Я молча вытряс из пачки сигарету, сунул ей. Бросил на колени зажигалку: сегодня у нас самообслуживание, детка. Она так же молча щелкнула зажигалкой, жадно затянулась.
Из темного угла, где сидел бармен Джо, донесся едва слышный вздох – жалобный и завистливый одновременно. И хлюпающий – что-то я ему все-таки разбил со второго удара.
– Дай ему тоже сигарету, – сказала Динка.
– Перебьется.
– Дай ему сигарету.
– Перебьется.
Я все-таки вытащил из пачки сигарету и швырнул ею в бармена. В последней затяжке даже приговоренным к смерти не отказывают. А нам тут вполне светит братская могила.

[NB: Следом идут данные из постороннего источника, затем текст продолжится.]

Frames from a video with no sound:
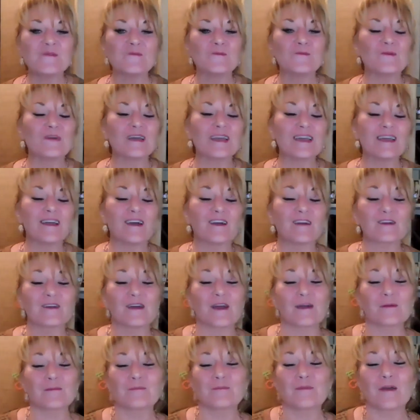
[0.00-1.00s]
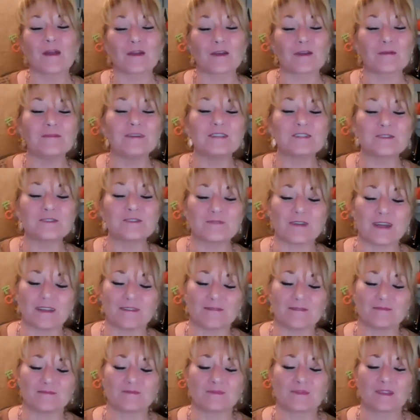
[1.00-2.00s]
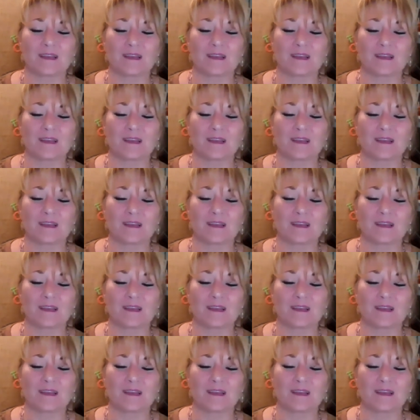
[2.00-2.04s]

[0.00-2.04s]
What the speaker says: We are our commission rate.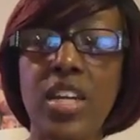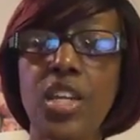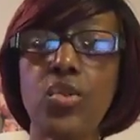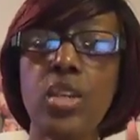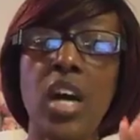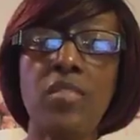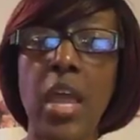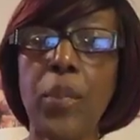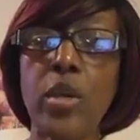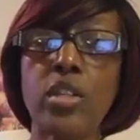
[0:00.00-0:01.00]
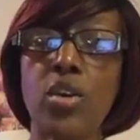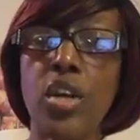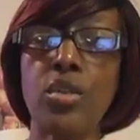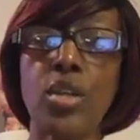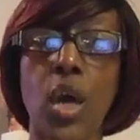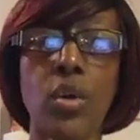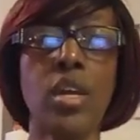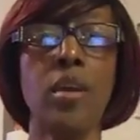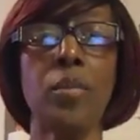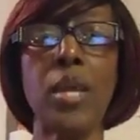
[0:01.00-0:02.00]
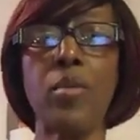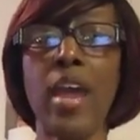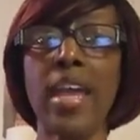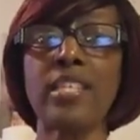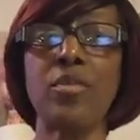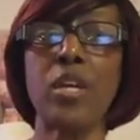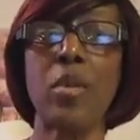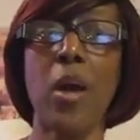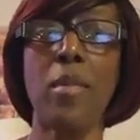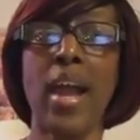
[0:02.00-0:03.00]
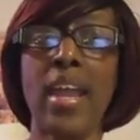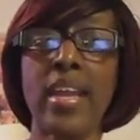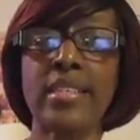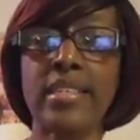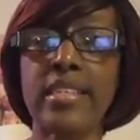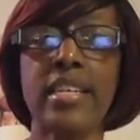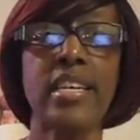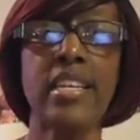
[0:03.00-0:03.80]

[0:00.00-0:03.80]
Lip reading: You love that person or you don't. People ask me about my exes.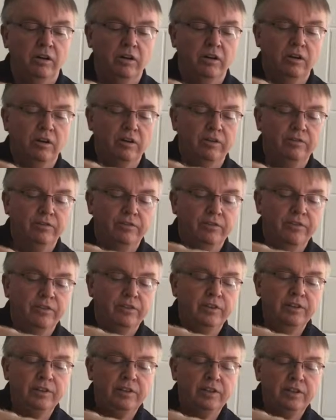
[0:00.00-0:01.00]

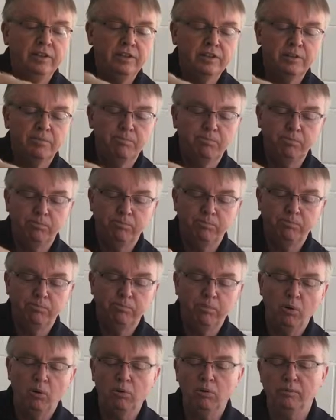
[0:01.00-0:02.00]
of these
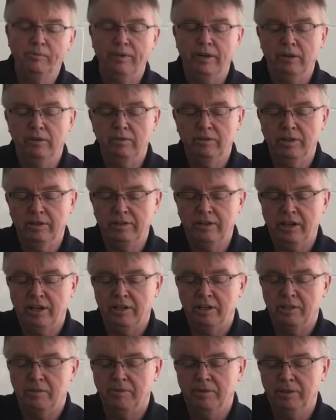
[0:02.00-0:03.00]
pole mount
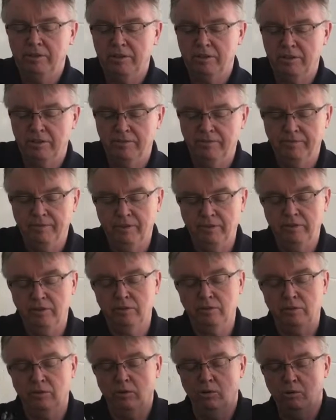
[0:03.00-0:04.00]
attachments. I'm
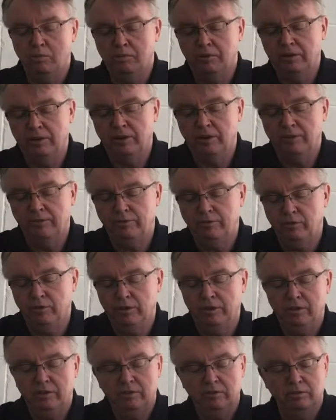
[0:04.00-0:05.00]
just going to open it up
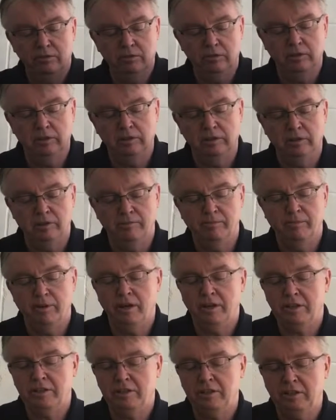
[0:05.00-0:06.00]
for you for a little
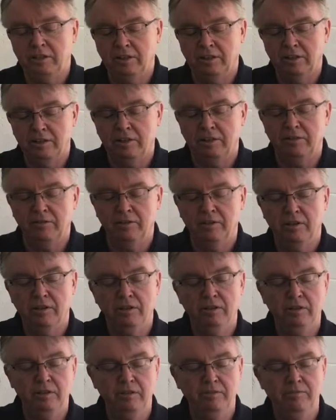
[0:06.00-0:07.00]
unboxing at the same
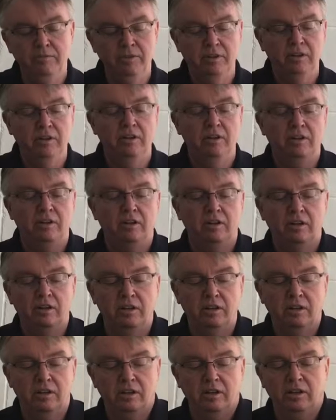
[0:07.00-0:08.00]
time.
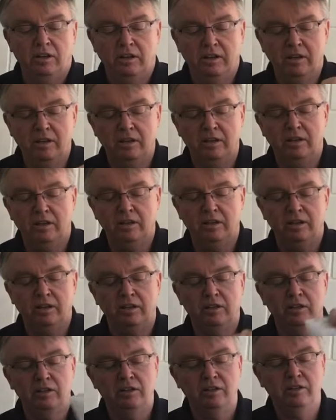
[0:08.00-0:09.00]

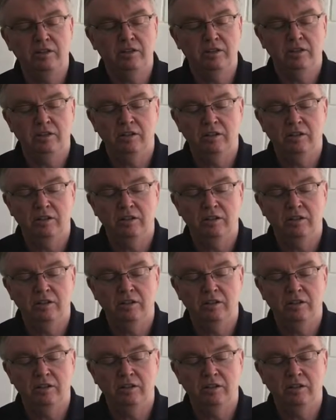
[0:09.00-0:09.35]
And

Сигарета в буквальном смысле слова оказалась последней. Я скомкал пустую пачку, бросил ее под стол. Потом посмотрел на моих голубков. В темноте виднелись только силуэты да вспыхивал время от времени то в одном, то в другом углу огонек сигареты. Голубки, твою мать. Я вполне мог бы сейчас одной рукой прикончить их обоих и кусками скормить кружащим по двору слепым собакам.
Прикрыв глаза, я погрузился в чуткую полудрему. Я жутко вымотался за сегодняшний день, событий которого вполне хватило бы и на месяц, но изменение ситуации за окном никак нельзя было пропустить. От этого вполне могло зависеть наше спасение.
И все-таки я, к своему стыду, провалился в беспамятство. Возможно, меня отключила сыворотка, вступившая в яростную борьбу с собачьим ядом, поступившим мне в кровь. Так что разбудил меня не шум мотора и визг тормозов на улице, а возглас Динки: «Хемуль!»